Despite their growing capabilities, large language models (LLMs) remain unfamiliar to many non-technical users. The true potential of LLMs can be unlocked by providing appropriate contextual information and prompts, which are not easily accessible to general users. To help users explore LLM capabilities in engaging ways, we need new opportunities that go beyond traditional text-based interfaces. We propose a novel human-LLM interaction that combines verbal input with physical movements. Our design enables users to provide movement instructions corresponding to verbal inputs, allowing the system to demonstrate LLM capabilities through physical interactions rather than technical prompts.

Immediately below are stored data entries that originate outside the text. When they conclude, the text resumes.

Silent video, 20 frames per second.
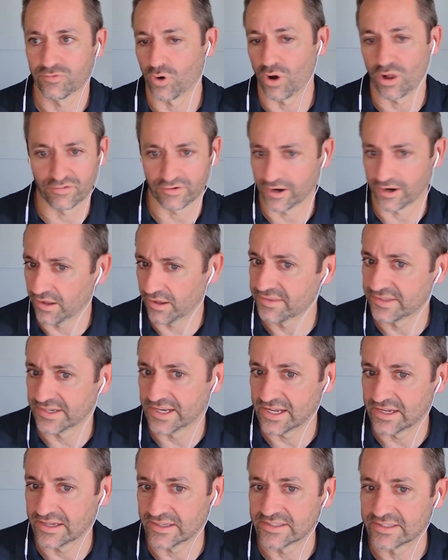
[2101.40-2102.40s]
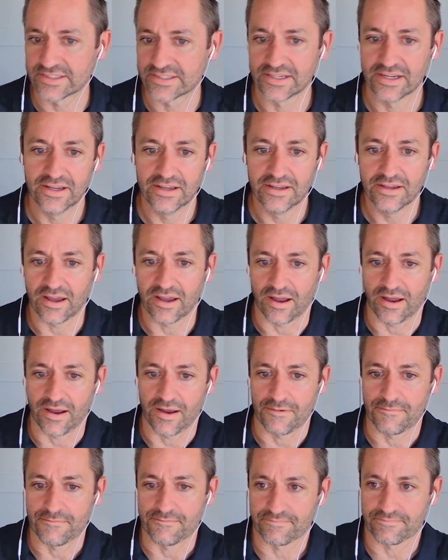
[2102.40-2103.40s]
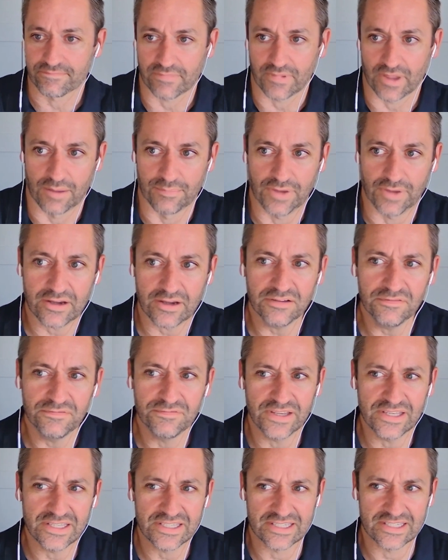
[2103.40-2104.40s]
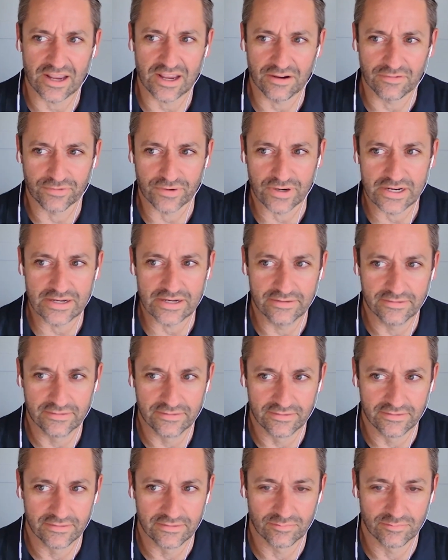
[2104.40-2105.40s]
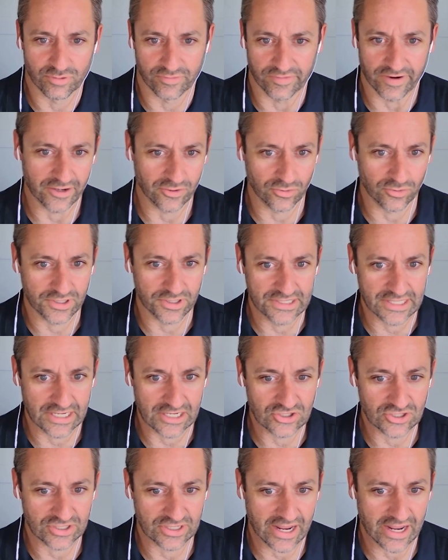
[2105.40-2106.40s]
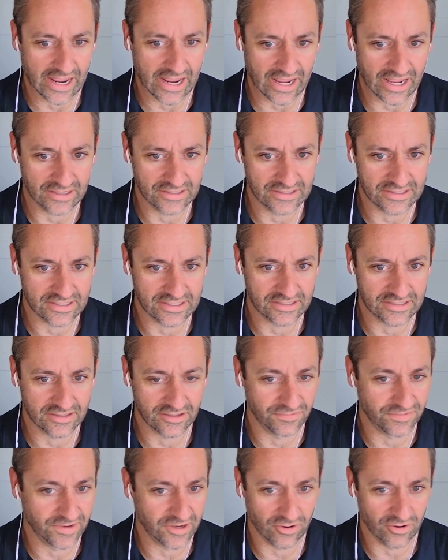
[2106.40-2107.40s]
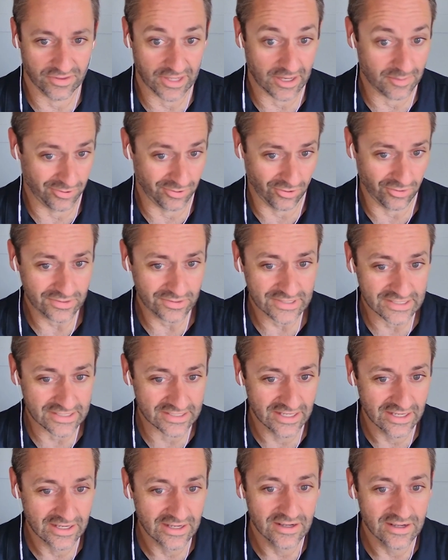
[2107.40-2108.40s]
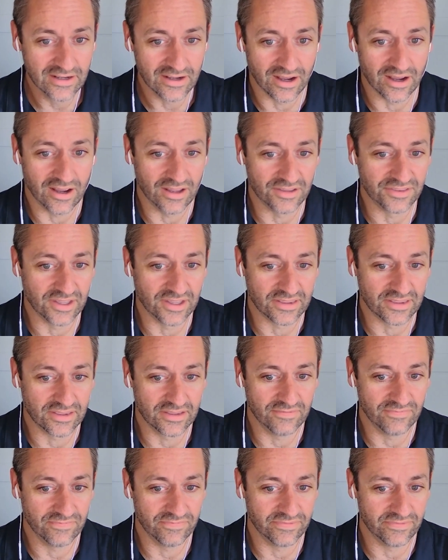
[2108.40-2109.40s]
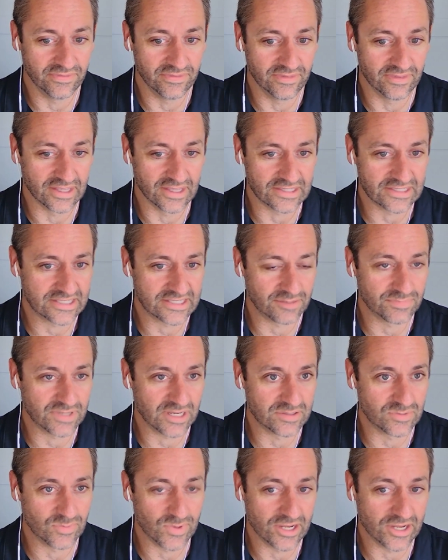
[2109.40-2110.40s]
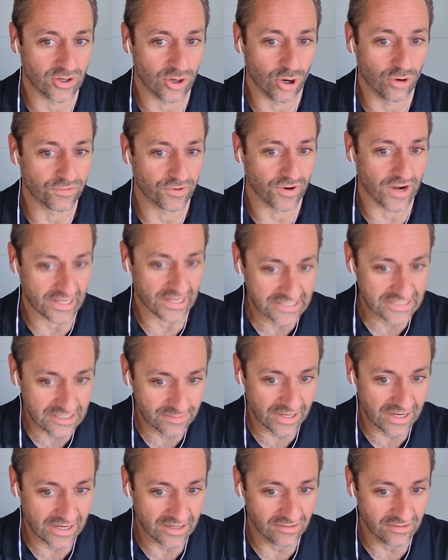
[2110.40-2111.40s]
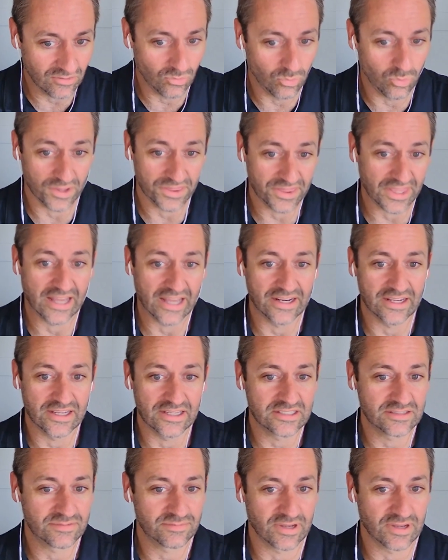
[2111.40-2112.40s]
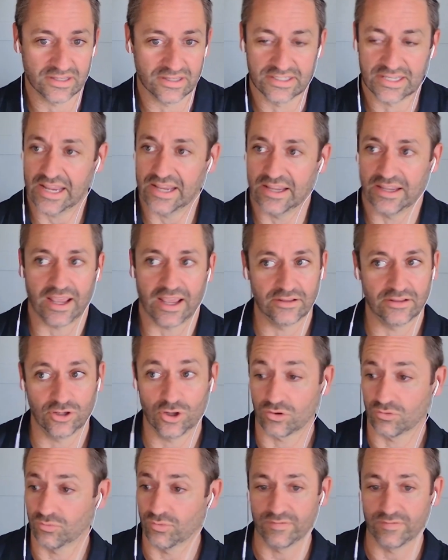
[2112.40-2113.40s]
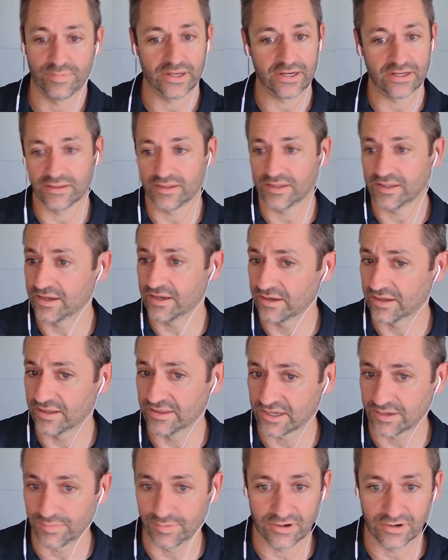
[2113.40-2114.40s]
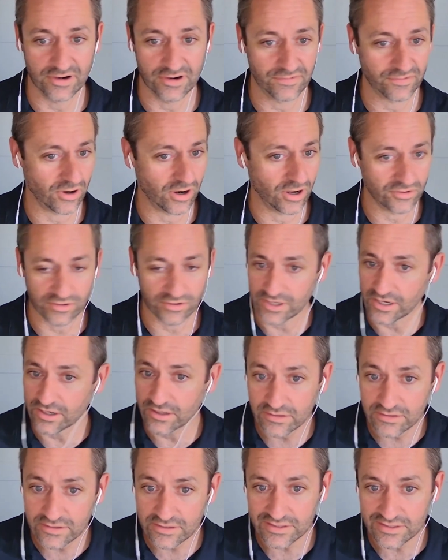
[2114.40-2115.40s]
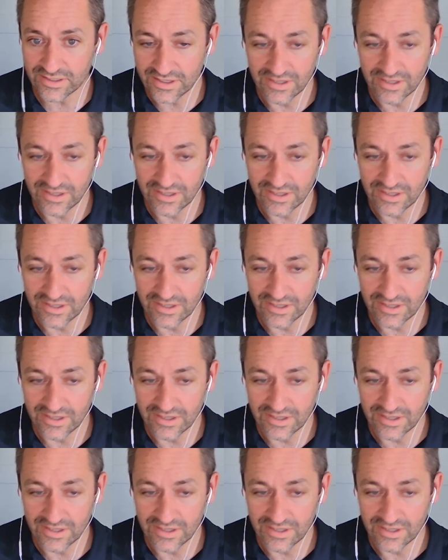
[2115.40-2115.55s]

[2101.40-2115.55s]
all of our health needs? I'm not convinced every provider organization has their finger on that pulse. That sometimes we can overestimate what that is, because hey, look, we've been in the community for 100 years.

This approach leverages the inherent intuitiveness of spatial manipulation while maintaining the powerful language understanding capabilities of LLMs, creating an accessible entry point for novice users without requiring technical expertise. We evaluated this approach through two complementary studies: an exploratory investigation in a museum and a comparative analysis against a traditional chatbot interface. Results reveals important insights about the role of physical interfaces in human-LLM interaction. While physical interaction does not necessarily improve perceived ease of use compared to text-based interfaces, it significantly enhances user engagement and creates novel, enjoyable experiences. These findings suggest that physical interfaces may serve complementary roles to traditional text-based interfaces.